# Would YOU Have Survived the Titanic?

![Alt text](titanic.jpg)

Before any fun begins, let us set up the stage with some imports. These import statements will bring the tools into the workspace that is this notebook.

### Imports

In [None]:
#For reading in the spreadsheet data
import pandas as pd
#For data manipulation
import random
import numpy as mp
#For the real machine learning tricks
from sklearn import datasets, svm, cross_validation, tree, preprocessing, metrics
#For visualizing data
import matplotlib.pyplot as plt
%matplotlib inline

PANDAS: we will use read_csv from pandas to "read" in the data from the train csv file. The "head" call returns the first N rows, and N=5 by default. 

### Reading the Data

In [None]:
train_df = pd.read_csv('train.csv', index_col=None, na_values=['NA'])
test_df = pd.read_csv('test.csv', index_col=None, na_values=['NA'])
train_df.head()

The point of having a data scientist process data rather than a machine, is to prevent the plot of Terminator from coming true. Just kidding, we are rreally trying to stop the plot of iRobot from coming true. Ha. Ha. Ha.

Okay, enough with the attempts at witty jokes.

The REAL point of having a data scientist process the data is because a human can make better calls than a machine. YOU need to understand the data you are given and adapt your analysis of it based off of your own judgement. 

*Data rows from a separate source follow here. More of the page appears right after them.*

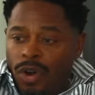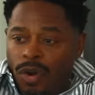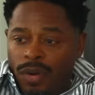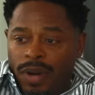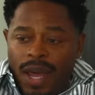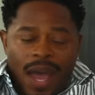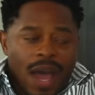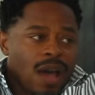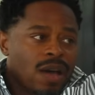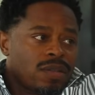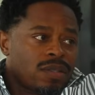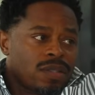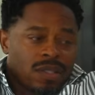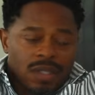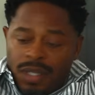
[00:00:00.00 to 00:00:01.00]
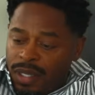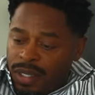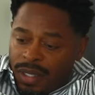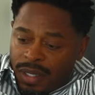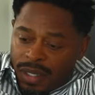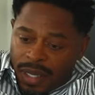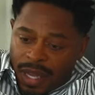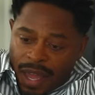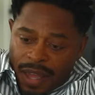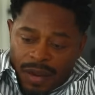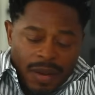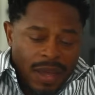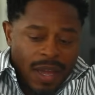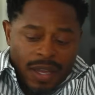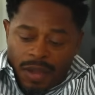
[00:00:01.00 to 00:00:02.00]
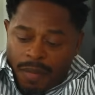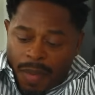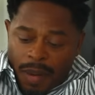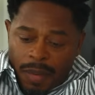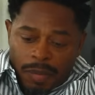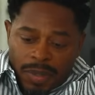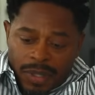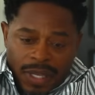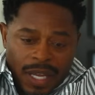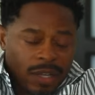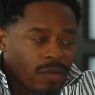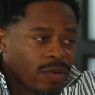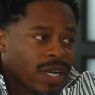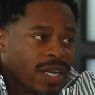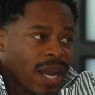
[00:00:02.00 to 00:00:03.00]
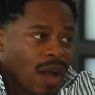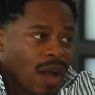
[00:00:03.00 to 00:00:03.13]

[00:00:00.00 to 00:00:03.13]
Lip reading: Go in the house, had your mama put that green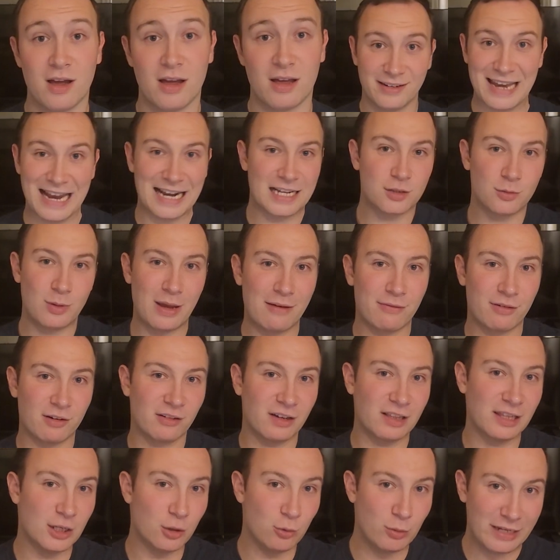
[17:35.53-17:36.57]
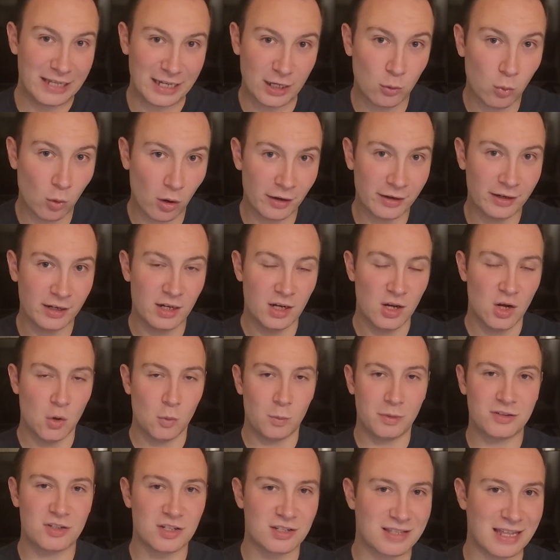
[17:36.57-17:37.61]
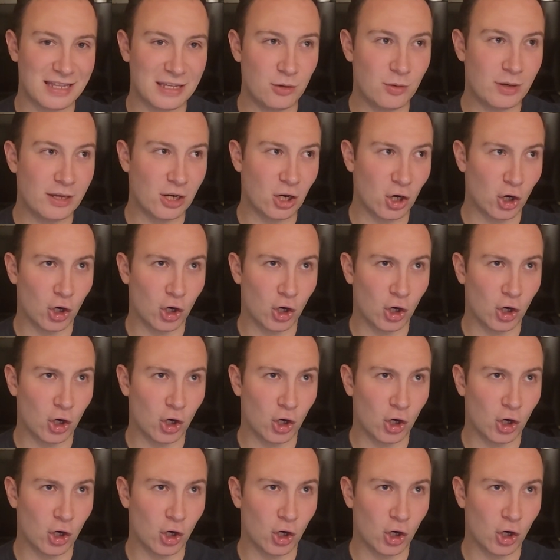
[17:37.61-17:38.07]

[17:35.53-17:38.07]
Next, we have a really unique one, which is that you can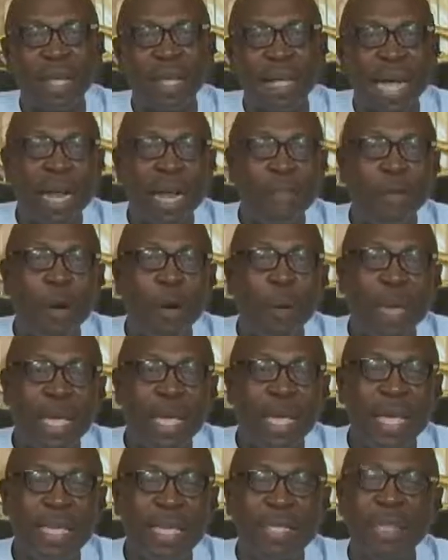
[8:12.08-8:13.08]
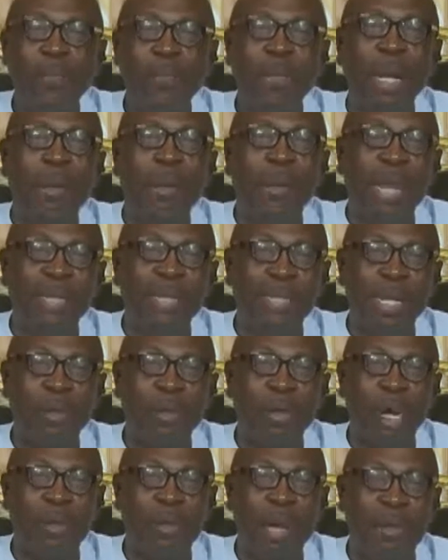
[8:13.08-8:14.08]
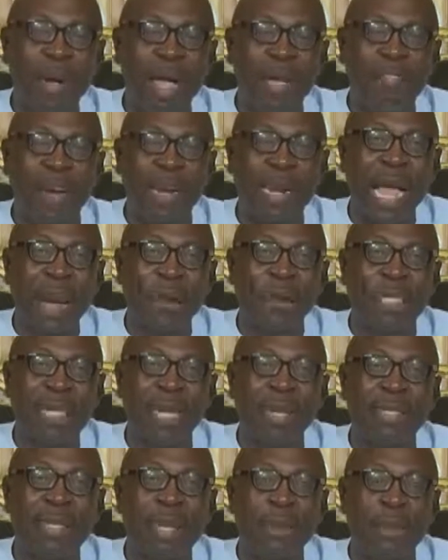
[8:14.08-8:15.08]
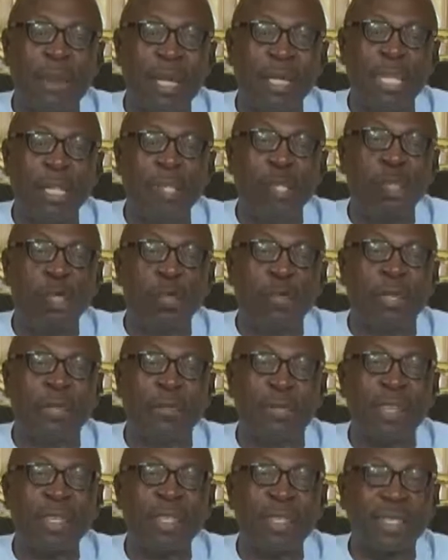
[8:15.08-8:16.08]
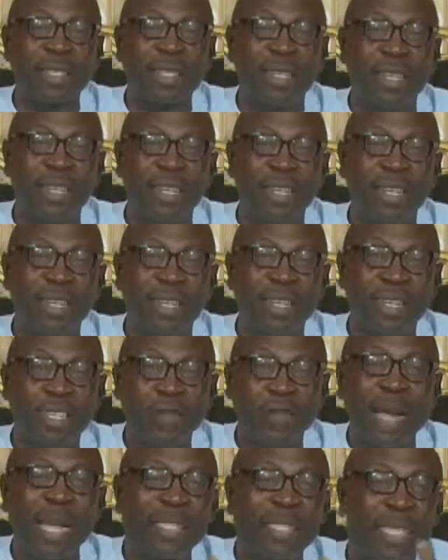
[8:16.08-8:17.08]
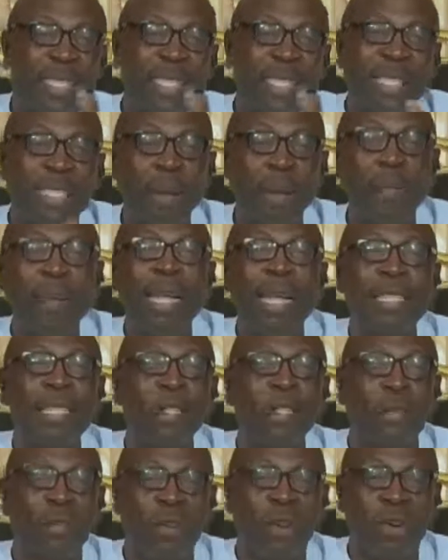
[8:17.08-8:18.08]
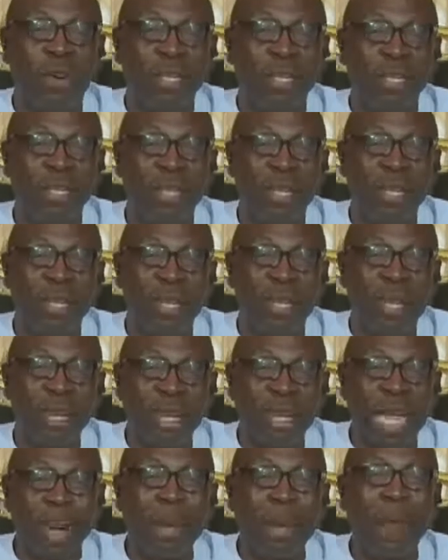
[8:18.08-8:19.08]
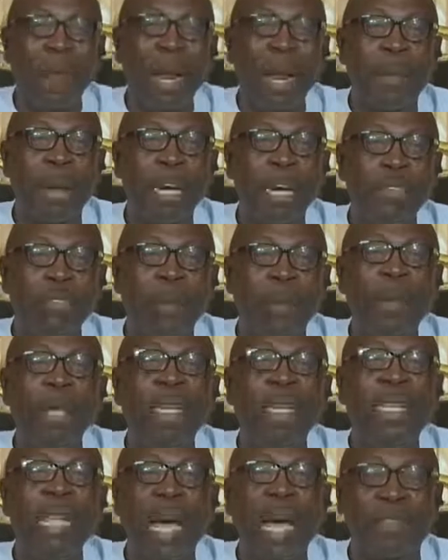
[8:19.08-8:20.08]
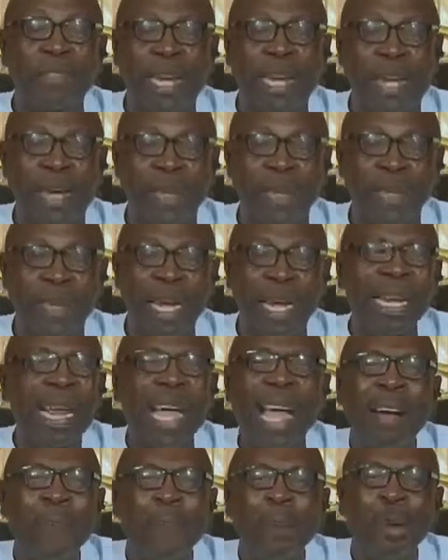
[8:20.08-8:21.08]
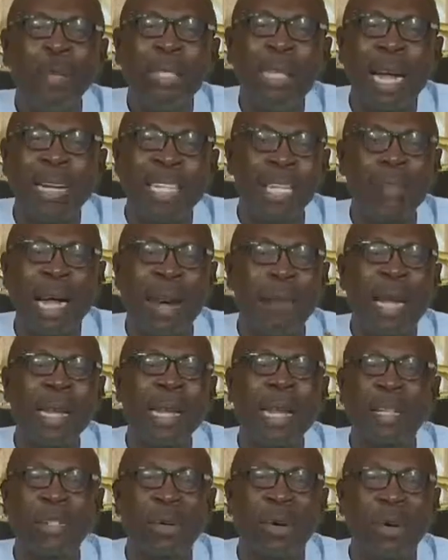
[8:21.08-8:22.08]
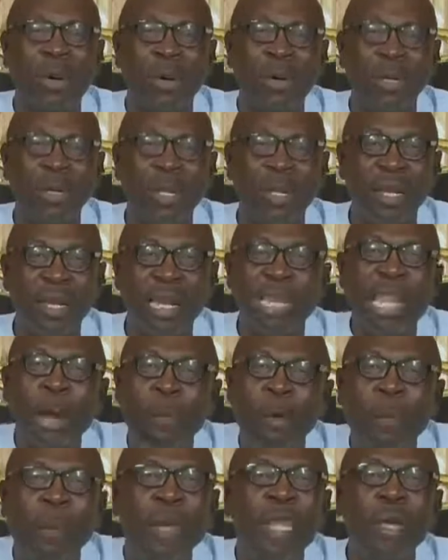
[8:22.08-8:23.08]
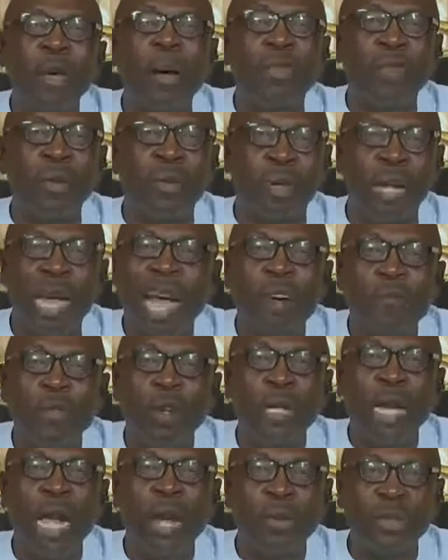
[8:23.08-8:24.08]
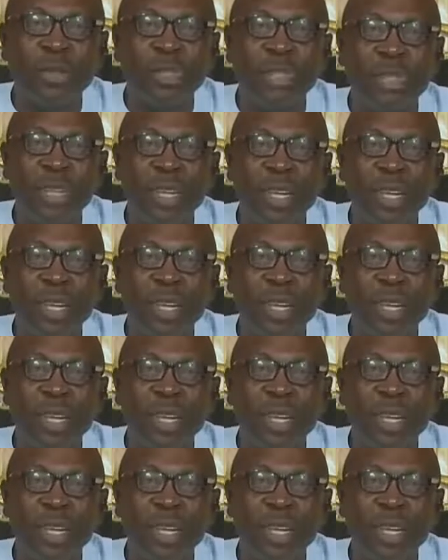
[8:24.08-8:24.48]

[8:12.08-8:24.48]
And for me, it's even a blessing because my wife and I will share the same birthday, June 21st. So I see it as a blessing of God that my primaries will be a day after. And I have no doubt in my mind at all that I will be the governor. I have no doubt.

Therefore, here are the column heading meanings: 
   <li>survival - binary (0 = No, 1 = Yes)</li>
   <li>class - passenger class (1 = 1st - upper, 2 = 2nd, 3 = 3rd)</li>
   <li>name - passenger's name</li>
   <li>sex - sex</li>
   <li>age - age</li>
   <li>sibsp - number of siblings/spouses aboard</li>
   <li>parch - number of parents/children aboard</li>
   <li>ticket - ticket number</li>
   <li>fare - passenger fare</li>
   <li>cabin - cabin</li>
   <li>embarked - point of embarkation (C = Cherbourg, Q = Queenstown, S = Southampton)</li>
   <li>boat - lifeboat (if survived)</li>
   <li>body - body number (if did not survive and body was recovered)</li>

In [None]:
#Before we do anything else, let us checkout the survival rate on the Titanic
train_df['Survived'].mean()
#Here, we just called the "Survived" column and took the mean

So what does this mean? Only 38% of the passengers survived :(

Now, it is time to think. What do we know about the early 20th century? 

Social classes! 

We know that 1st class areas on the Titanic were off limits to 2nd class and 3rd class passengers.  1st class passengers were the rich folks. 2nd class passengers were the middle-class people. 3rd class passengers bought the economy ticket to the cruise. I would guess that 1st class passengers would have had better chances at survival. Let's see if I am right.

In [None]:
#Here, "groupby" will group by values from column "Pclass" => group by class
class_grouping = train_df.groupby('Pclass').mean()['Survived']
class_grouping.plot.bar()

Alright, looks like 63% survival rate beats 47% and 24%.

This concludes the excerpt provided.